2024 - 2028 | FWO
Promotor
Co-promotor
Researchers
Collaborator
Nissa Finney (St Andrews University)
Project coordinator
Project description
Residential ethnic segregation, although widely observed, is not fully understood. Segregation research has made a lot of methodological progress but has not been able to integrate new insights arising from population studies and urban scholarship, including longitudinal approaches and linked lives. This project aims to contribute to the understanding of ethnic segregation in three ways. Conceptually, it will develop a novel framework for understanding the processes and meanings of segregation that draws on theories of life course and intersectionality and integrates a focus on spatial context. Methodologically, it will build a mixed-methods approach to implement the framework based on quantitative and qualitative analysis.

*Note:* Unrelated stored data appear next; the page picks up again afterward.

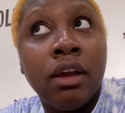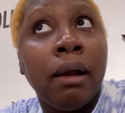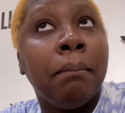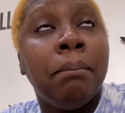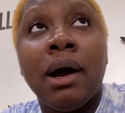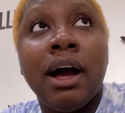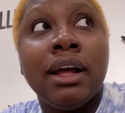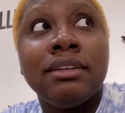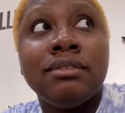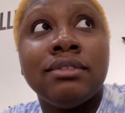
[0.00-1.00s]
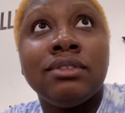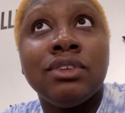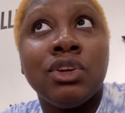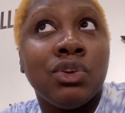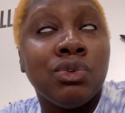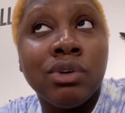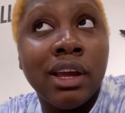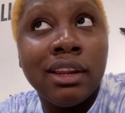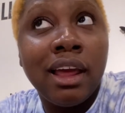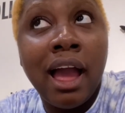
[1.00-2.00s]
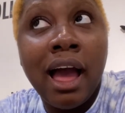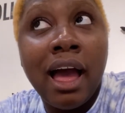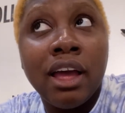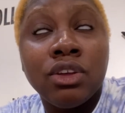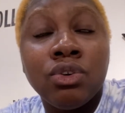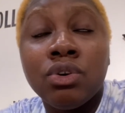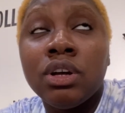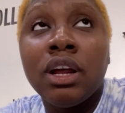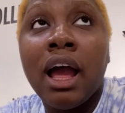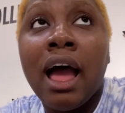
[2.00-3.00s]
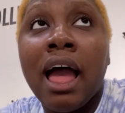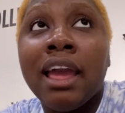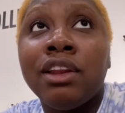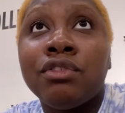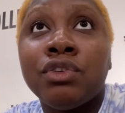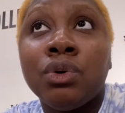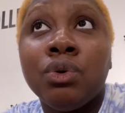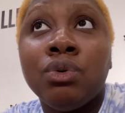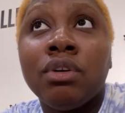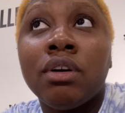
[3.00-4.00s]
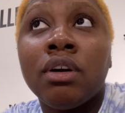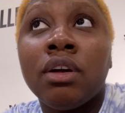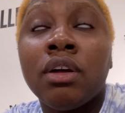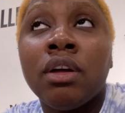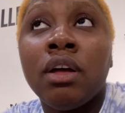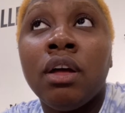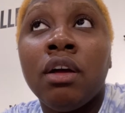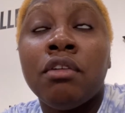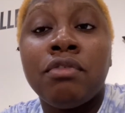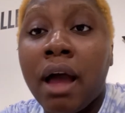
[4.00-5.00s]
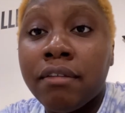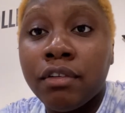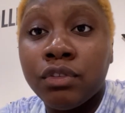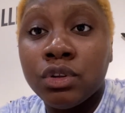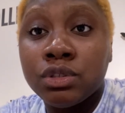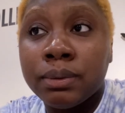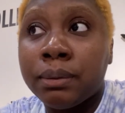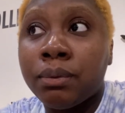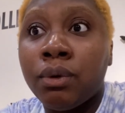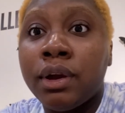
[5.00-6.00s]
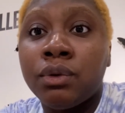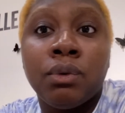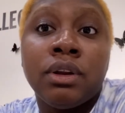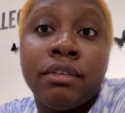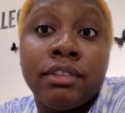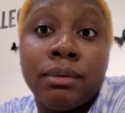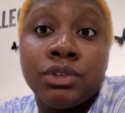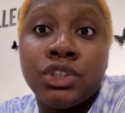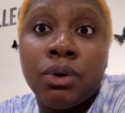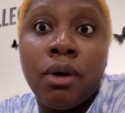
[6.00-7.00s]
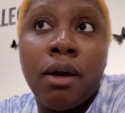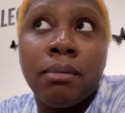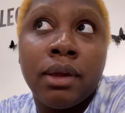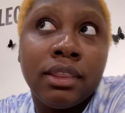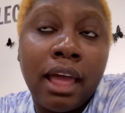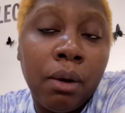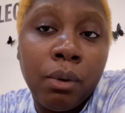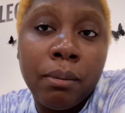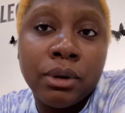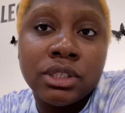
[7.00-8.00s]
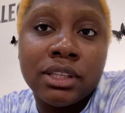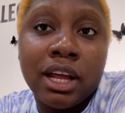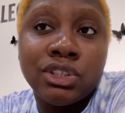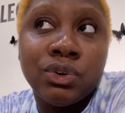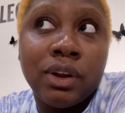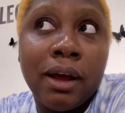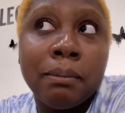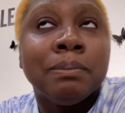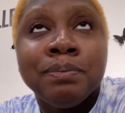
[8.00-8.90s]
But you could have interviewed 5 of those people and one of them show up, and that one person that showed up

Empirically, it will provide new evidence on the intersecting causes and contexts of segregation through (i) the examination of spatial manifestations of de-standardised life course using unique individual, longitudinal and geocoded census and register data and advanced statistical and spatial techniques; (ii) the elucidation of narratives of segregation through subjective understandings of the multiplicity of (representations of) place and the experiences of living-in-segregation for different ethnic communities and community members through observation, interviews, mental mapping and portraits. By theorizing and evidencing spatial manifestations of standardization of life courses, the project intends to enhance academic scholarship in urban inequality.